### Available data

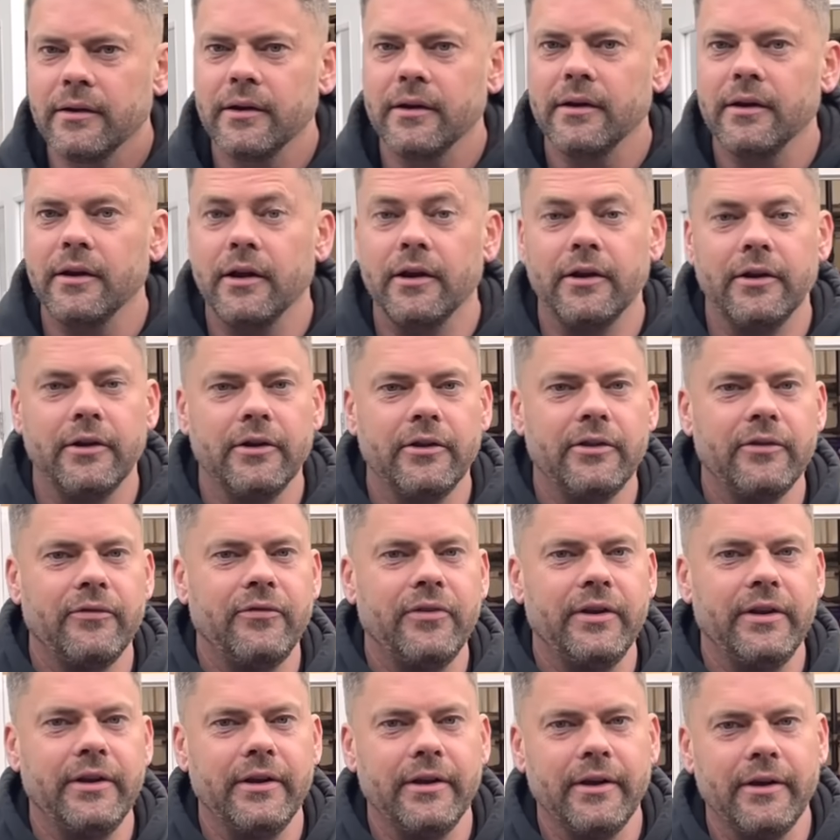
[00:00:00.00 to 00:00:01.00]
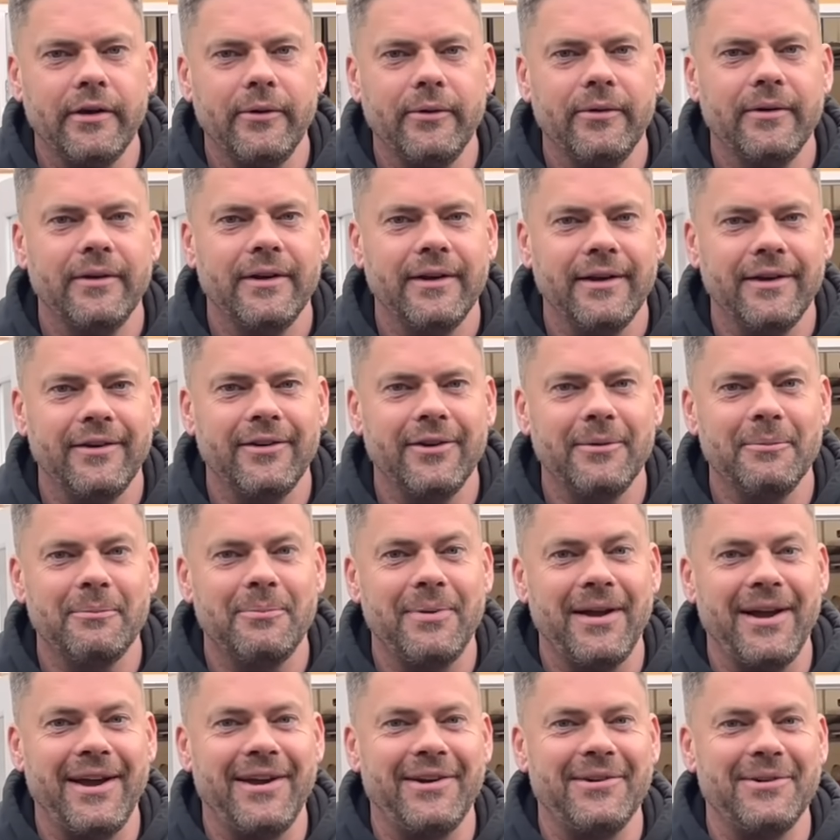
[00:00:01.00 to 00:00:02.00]
and another video here
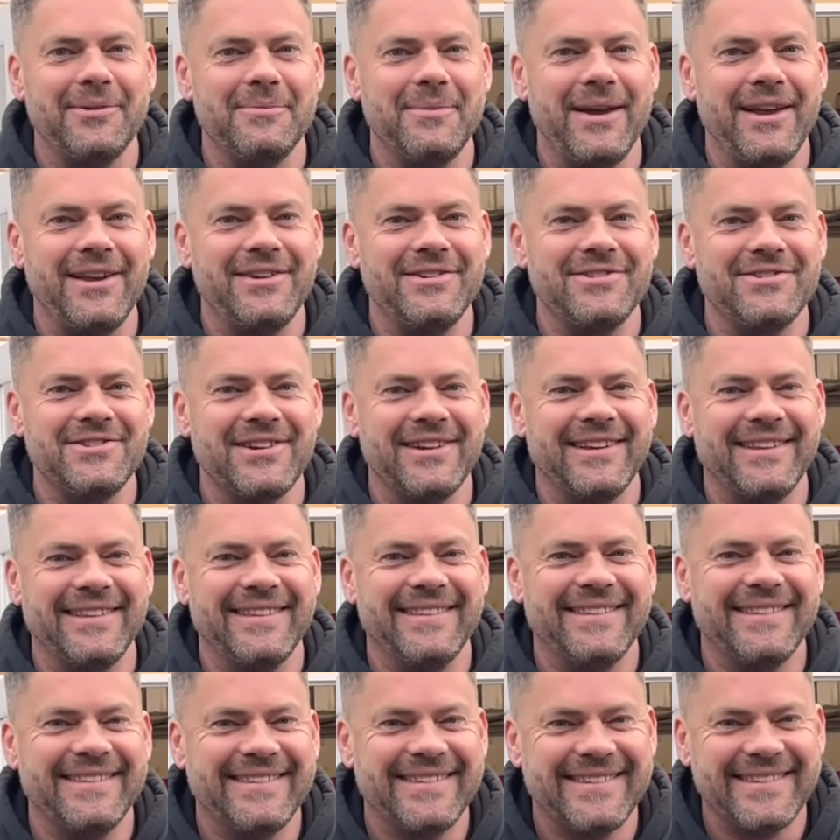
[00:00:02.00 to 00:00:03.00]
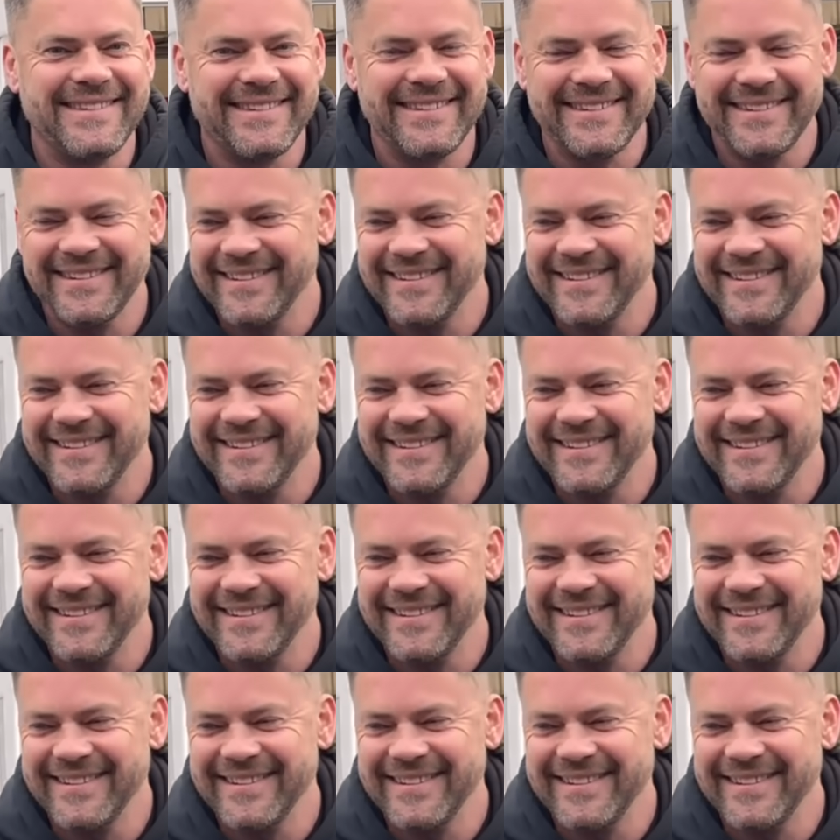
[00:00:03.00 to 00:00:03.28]
at Barham Engines.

### What to do
Write out again the lines from the one with "[00:00:01.00 to 00:00:02.00]" through the end of the records exactly, without any of the pictures.

### Expected answer
[00:00:01.00 to 00:00:02.00]
and another video here
[00:00:02.00 to 00:00:03.00]
[00:00:03.00 to 00:00:03.28]
at Barham Engines.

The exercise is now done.